The court began by emphasizing that the right to exclude others is fundamental to property ownership and that intentional trespass invades this right even when no measurable economic loss occurs. Limiting recovery to nominal damages would insufficiently protect property rights and would effectively license intentional trespassers to treat nominal awards as a mere cost of doing business. Punitive damages deter willful invasions by placing a meaningful price on disrespect for the right to exclude and thereby align legal remedies with the high value the law places on property rights. Turning to Wisconsin law, the court recognized a historical common-law rule that generally required compensatory damages as a predicate for punitive damages but carved out an exception for intentional trespass. It reconciled this with Wis. Stat. § 895.85, concluding that the statute's requirement of malicious or intentional disregard is satisfied by Steenberg's conduct: repeated requests for permission were denied; nonetheless, managers ordered employees to trespass and attempted to conceal it. The evidence demonstrated a willful, deliberate, and contemptuous disregard for the Jacques' rights. Addressing due process limits from BMW v. Gore, the court applied the guideposts. First, reprehensibility was high: Steenberg's conduct was intentional, persistent in the face of explicit refusals, and deceptive (employees blocked the view). Second, the ratio between punitive and nominal damages—100,000 to 1—was not dispositive because nominal damages function to vindicate a dignitary and property-rights interest that does not lend itself to quantification. Where compensatory damages are nominal by design, a strict ratio analysis would eviscerate deterrence. Third, comparable sanctions for similar conduct (criminal trespass and fines) exist but are inadequate to deter willful business decisions to trespass for convenience; the punitive award, while substantial, was not out of line given the need for deterrence.

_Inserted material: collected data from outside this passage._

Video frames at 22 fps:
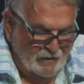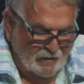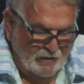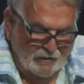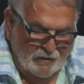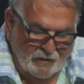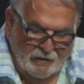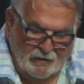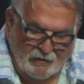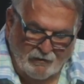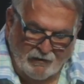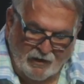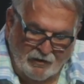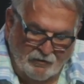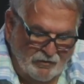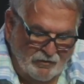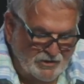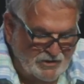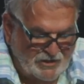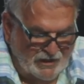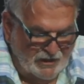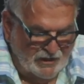Oh, I
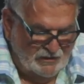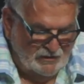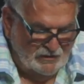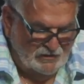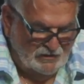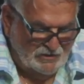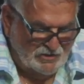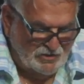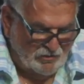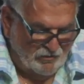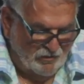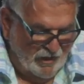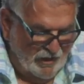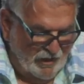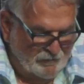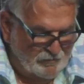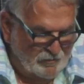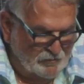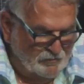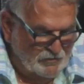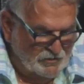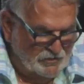wish I could
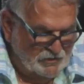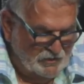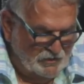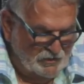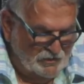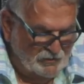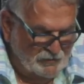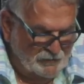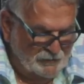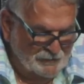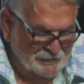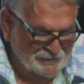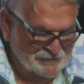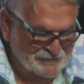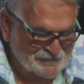describe him to you.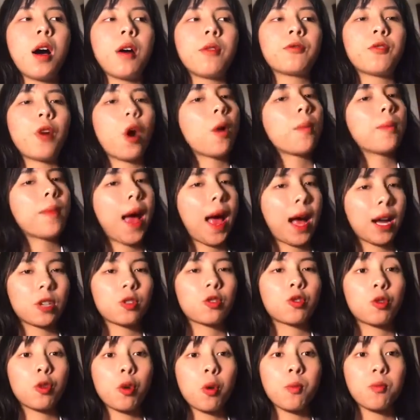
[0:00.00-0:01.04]
from
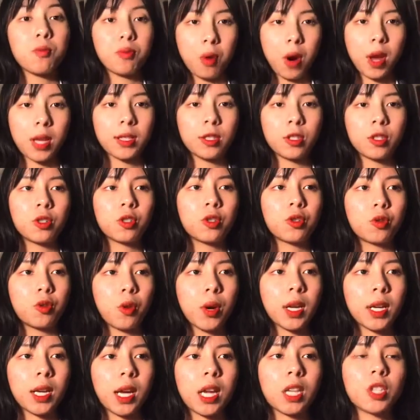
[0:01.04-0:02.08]
actual brain
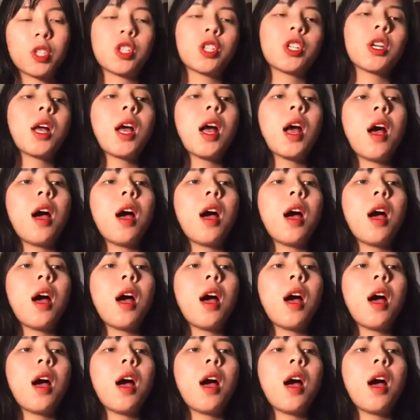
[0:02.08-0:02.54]
shrinkage.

The court also rejected Steenberg's implicit claim of necessity, finding that mere inconvenience or cost savings due to snow-obstructed roads does not create a privilege to trespass. Accordingly, the punitive award was reinstated.

VII. Significance

Jacque is a leading case that elevates the practical enforcement of the right to exclude by authorizing punitive damages for intentional trespass even absent compensable harm. It is frequently taught to demonstrate how remedies safeguard non-economic interests and deter calculated invasions of legal rights. The case also provides a concrete application of the Supreme Court's punitive damages due process framework when only nominal damages are awarded. For law students, Jacque illustrates: (1) the doctrinal interplay between Property and Torts in intentional trespass; (2) the policy function of punitive damages in protecting core property rights; (3) how courts calibrate punitive awards under BMW v. Gore when the injury is dignitary or nonpecuniary; and (4) the limits of defenses like necessity when a trespass is motivated by convenience rather than true emergency.

VIII. Conclusion

Jacque v. Steenberg Homes reaffirms that the right to exclude is a core attribute of ownership that deserves robust protection through the remedial system. By allowing punitive damages in intentional trespass cases supported only by nominal damages, the Wisconsin Supreme Court ensured that willful invasions of property carry meaningful deterrents even when economic harm is difficult or impossible to quantify.